### WHAT THE TASK REQUIRES
Every entry should be copied exactly, with nothing added or dropped.

#### DATA

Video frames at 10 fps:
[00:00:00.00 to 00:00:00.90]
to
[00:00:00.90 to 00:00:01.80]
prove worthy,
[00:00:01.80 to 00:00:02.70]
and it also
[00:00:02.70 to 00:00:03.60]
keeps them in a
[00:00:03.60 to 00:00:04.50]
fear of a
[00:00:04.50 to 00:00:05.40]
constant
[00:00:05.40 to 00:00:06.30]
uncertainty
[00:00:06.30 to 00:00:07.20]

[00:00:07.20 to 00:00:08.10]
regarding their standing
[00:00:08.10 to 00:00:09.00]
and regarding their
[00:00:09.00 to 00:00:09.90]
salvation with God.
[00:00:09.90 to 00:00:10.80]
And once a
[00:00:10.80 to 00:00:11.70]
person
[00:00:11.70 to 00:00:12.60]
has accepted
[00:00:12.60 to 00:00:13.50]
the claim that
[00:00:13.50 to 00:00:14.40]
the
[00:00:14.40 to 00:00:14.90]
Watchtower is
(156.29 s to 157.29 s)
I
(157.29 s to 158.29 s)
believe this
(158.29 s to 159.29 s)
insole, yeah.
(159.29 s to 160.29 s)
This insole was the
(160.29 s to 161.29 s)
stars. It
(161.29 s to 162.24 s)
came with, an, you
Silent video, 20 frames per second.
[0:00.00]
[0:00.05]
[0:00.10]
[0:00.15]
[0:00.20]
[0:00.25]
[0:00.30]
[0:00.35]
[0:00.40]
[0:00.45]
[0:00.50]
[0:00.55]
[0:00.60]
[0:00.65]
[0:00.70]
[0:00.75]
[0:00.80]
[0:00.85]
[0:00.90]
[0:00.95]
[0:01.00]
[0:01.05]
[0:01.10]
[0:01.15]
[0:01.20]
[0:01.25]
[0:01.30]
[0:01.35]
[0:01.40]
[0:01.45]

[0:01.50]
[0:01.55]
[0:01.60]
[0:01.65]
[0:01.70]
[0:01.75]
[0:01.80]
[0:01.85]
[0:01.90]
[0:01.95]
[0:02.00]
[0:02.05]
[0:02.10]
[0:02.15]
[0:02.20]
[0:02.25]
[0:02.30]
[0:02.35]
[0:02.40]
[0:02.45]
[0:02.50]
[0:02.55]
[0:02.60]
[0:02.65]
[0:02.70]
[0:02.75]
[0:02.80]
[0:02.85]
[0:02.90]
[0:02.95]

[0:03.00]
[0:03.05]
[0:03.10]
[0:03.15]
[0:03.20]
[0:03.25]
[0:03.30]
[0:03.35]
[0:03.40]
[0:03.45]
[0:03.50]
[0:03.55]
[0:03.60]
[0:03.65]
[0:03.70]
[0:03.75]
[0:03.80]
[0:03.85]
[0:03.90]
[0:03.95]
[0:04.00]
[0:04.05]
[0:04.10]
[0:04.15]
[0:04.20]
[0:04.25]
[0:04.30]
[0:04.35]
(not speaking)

########

### OUTPUT FOR THIS TASK
Video frames at 10 fps:
[00:00:00.00 to 00:00:00.90]
to
[00:00:00.90 to 00:00:01.80]
prove worthy,
[00:00:01.80 to 00:00:02.70]
and it also
[00:00:02.70 to 00:00:03.60]
keeps them in a
[00:00:03.60 to 00:00:04.50]
fear of a
[00:00:04.50 to 00:00:05.40]
constant
[00:00:05.40 to 00:00:06.30]
uncertainty
[00:00:06.30 to 00:00:07.20]

[00:00:07.20 to 00:00:08.10]
regarding their standing
[00:00:08.10 to 00:00:09.00]
and regarding their
[00:00:09.00 to 00:00:09.90]
salvation with God.
[00:00:09.90 to 00:00:10.80]
And once a
[00:00:10.80 to 00:00:11.70]
person
[00:00:11.70 to 00:00:12.60]
has accepted
[00:00:12.60 to 00:00:13.50]
the claim that
[00:00:13.50 to 00:00:14.40]
the
[00:00:14.40 to 00:00:14.90]
Watchtower is
(156.29 s to 157.29 s)
I
(157.29 s to 158.29 s)
believe this
(158.29 s to 159.29 s)
insole, yeah.
(159.29 s to 160.29 s)
This insole was the
(160.29 s to 161.29 s)
stars. It
(161.29 s to 162.24 s)
came with, an, you
Silent video, 20 frames per second.
[0:00.00]
[0:00.05]
[0:00.10]
[0:00.15]
[0:00.20]
[0:00.25]
[0:00.30]
[0:00.35]
[0:00.40]
[0:00.45]
[0:00.50]
[0:00.55]
[0:00.60]
[0:00.65]
[0:00.70]
[0:00.75]
[0:00.80]
[0:00.85]
[0:00.90]
[0:00.95]
[0:01.00]
[0:01.05]
[0:01.10]
[0:01.15]
[0:01.20]
[0:01.25]
[0:01.30]
[0:01.35]
[0:01.40]
[0:01.45]

[0:01.50]
[0:01.55]
[0:01.60]
[0:01.65]
[0:01.70]
[0:01.75]
[0:01.80]
[0:01.85]
[0:01.90]
[0:01.95]
[0:02.00]
[0:02.05]
[0:02.10]
[0:02.15]
[0:02.20]
[0:02.25]
[0:02.30]
[0:02.35]
[0:02.40]
[0:02.45]
[0:02.50]
[0:02.55]
[0:02.60]
[0:02.65]
[0:02.70]
[0:02.75]
[0:02.80]
[0:02.85]
[0:02.90]
[0:02.95]

[0:03.00]
[0:03.05]
[0:03.10]
[0:03.15]
[0:03.20]
[0:03.25]
[0:03.30]
[0:03.35]
[0:03.40]
[0:03.45]
[0:03.50]
[0:03.55]
[0:03.60]
[0:03.65]
[0:03.70]
[0:03.75]
[0:03.80]
[0:03.85]
[0:03.90]
[0:03.95]
[0:04.00]
[0:04.05]
[0:04.10]
[0:04.15]
[0:04.20]
[0:04.25]
[0:04.30]
[0:04.35]
(not speaking)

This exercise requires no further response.